Media overloads with fishing analogies in Operation Phish Phry reportsWritten by Jesmond Darmanin on October 13, 2009
The FBI, depending on the news story you read, either “netted,” “snared,” “hooked,” “reeled in” or “lured” a huge number of cybercriminals in a massive phishing investigation. We’ll resist the temptation to add to the trend by referring to the FBI as “fishing for phishers,” although we may reserve the right to wonder aloud at “the one that got away.”
This week, the FBI announced that a multinational investigation, conducted both in the US and Egypt, resulted in 53 defendants being indicted in the US, and 47 more charged in Egypt, for an even hundred, which according to Computerworld, is the largest number of people ever charged with the same cybercrime. Looks like they “bagged their limit.” Of the 53 US defendants, 33 have already been arrested.

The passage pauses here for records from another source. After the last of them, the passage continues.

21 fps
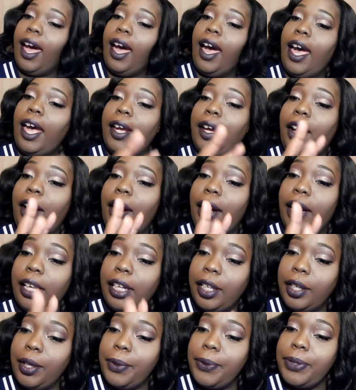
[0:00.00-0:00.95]
I
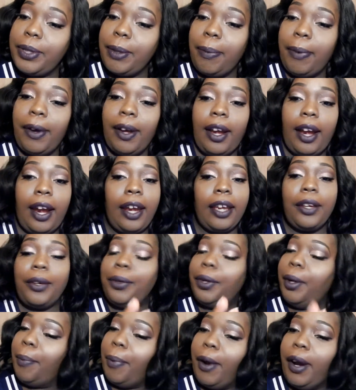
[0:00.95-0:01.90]
only goes to par- I
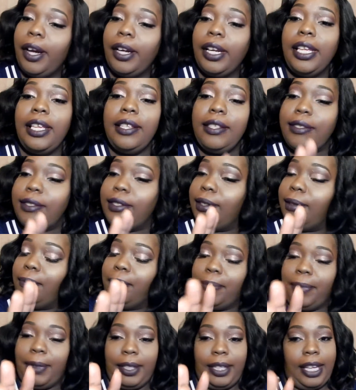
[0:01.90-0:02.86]
go to parties,
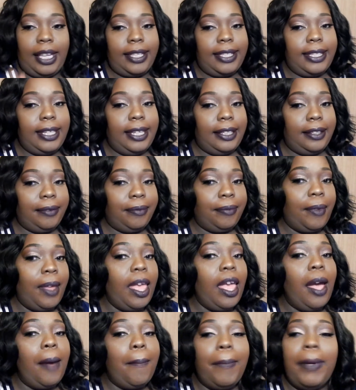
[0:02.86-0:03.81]
but that's it.
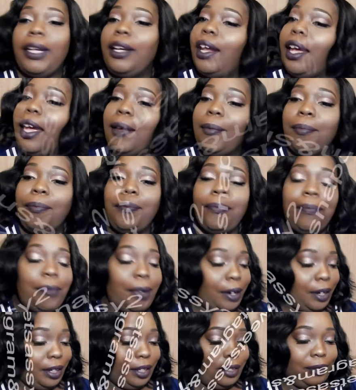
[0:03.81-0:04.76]
But I'm
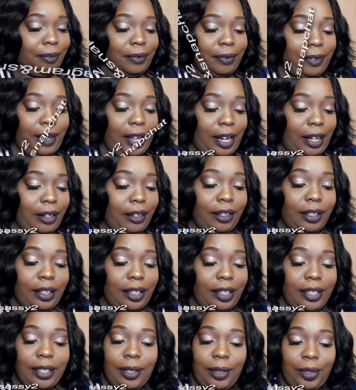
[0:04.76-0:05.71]
part of, I look
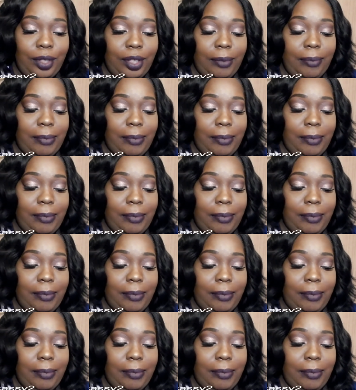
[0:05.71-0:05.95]
on the social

The joint investigation actually got underway in 2007, when FBI agents went to work with banks to “identify and disrupt” criminal phishing rings that targeted the financial services industry. During the course of the investigation, information gleaned by the FBI led them to enter into a joint agreement with Egyptian authorities, when it quickly became clear that the scope of the criminal enterprise was international.
According to court records, hackers in Egypt were able to use phishing techniques to obtain bank account numbers and other personal information from banking customers. The phishing techniques weren’t anything new—it simply involved the old tried and true method of an email message that was disguised to appear as though it was from a bank or credit card company, asking people to click on a link or log onto a phony web page and enter their account details. Members of the criminal enterprise then were able to hack into accounts and transfer funds online. It was apparently quite a sophisticated operation, and included “runners” who set up bank accounts in banks to hold the stolen money, and allow it to be easily withdrawn. The US-based conspirators then wire transferred a portion of the ill-gotten gains to their Egyptian counterparts as payment.

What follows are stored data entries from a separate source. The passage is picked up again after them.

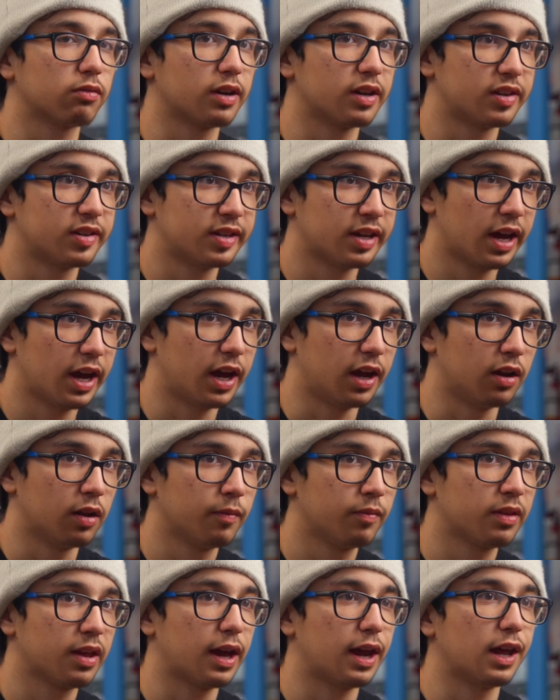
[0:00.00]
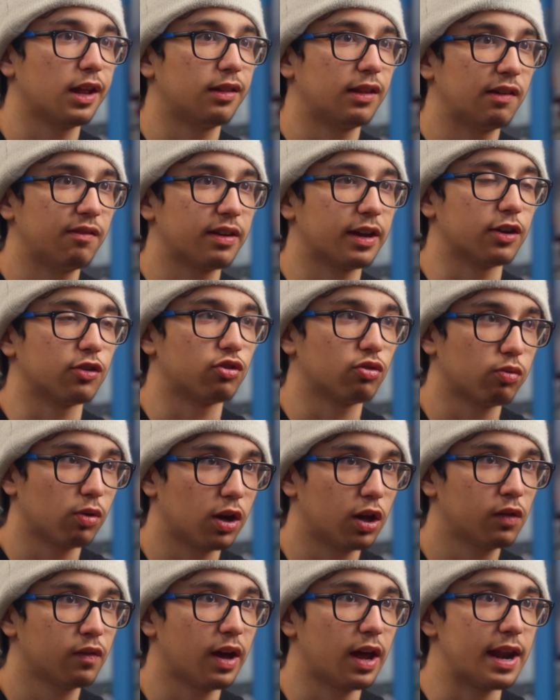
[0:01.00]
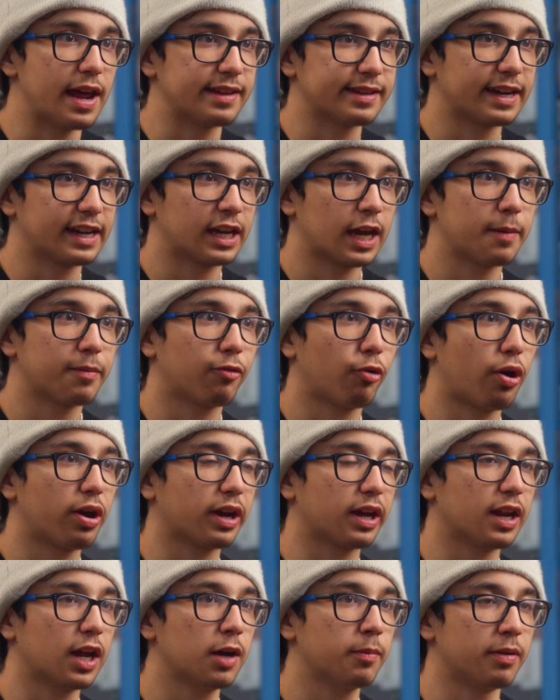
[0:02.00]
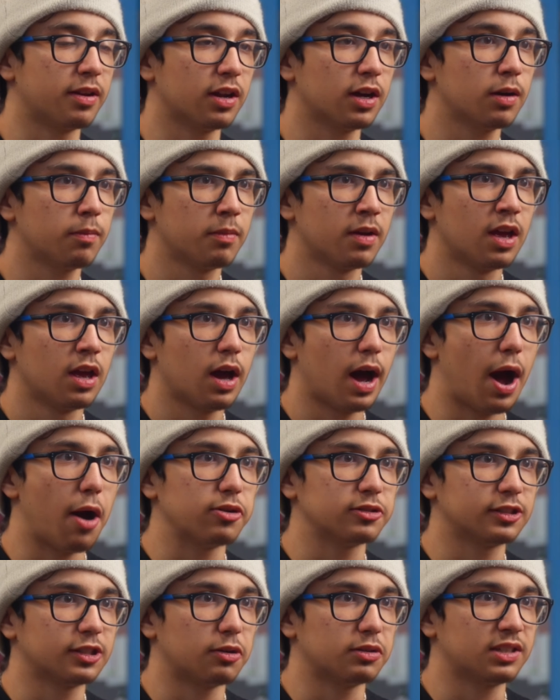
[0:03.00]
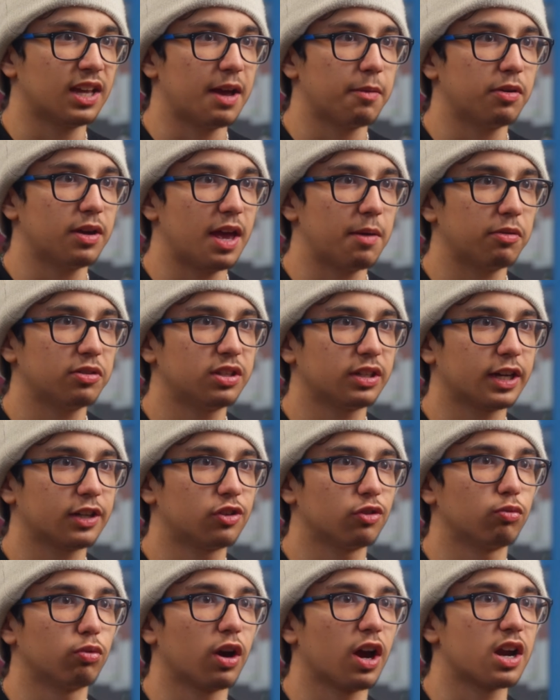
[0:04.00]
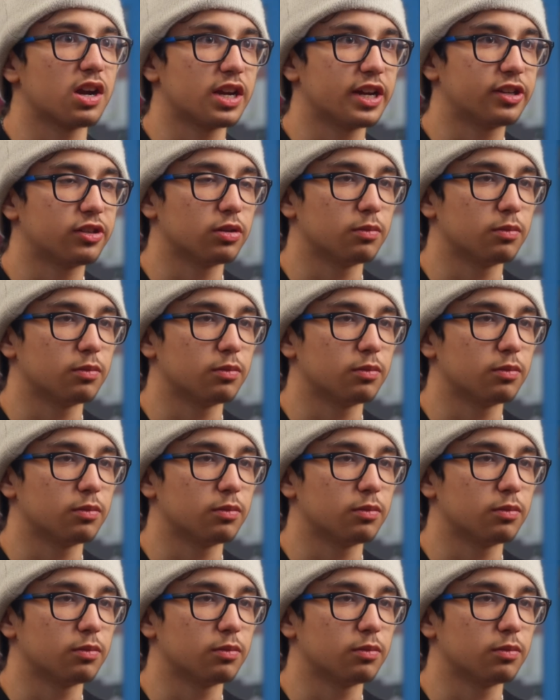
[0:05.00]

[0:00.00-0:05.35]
We 10 and 11 and 12, and as I kept going and up and up, I was, I was able to get to where I need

On the US side, each defendant was charged with conspiracy to commit bank fraud and wire fraud, and will face a maximum penalty of 20 years.

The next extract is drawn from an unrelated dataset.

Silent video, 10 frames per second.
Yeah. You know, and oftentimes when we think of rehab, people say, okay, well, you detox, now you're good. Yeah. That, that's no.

Kudos to the US and Egyptian authorities for their work on this one. Ultimately though, removing this one particular crime ring certainly won’t be fishing out the stream any time soon, and phishing is still going strong. We still need to be on guard, and there are still something along the lines of 50,000 phishing web sites, and those are just the ones that have been detected by the Anti-Phishing Working Group.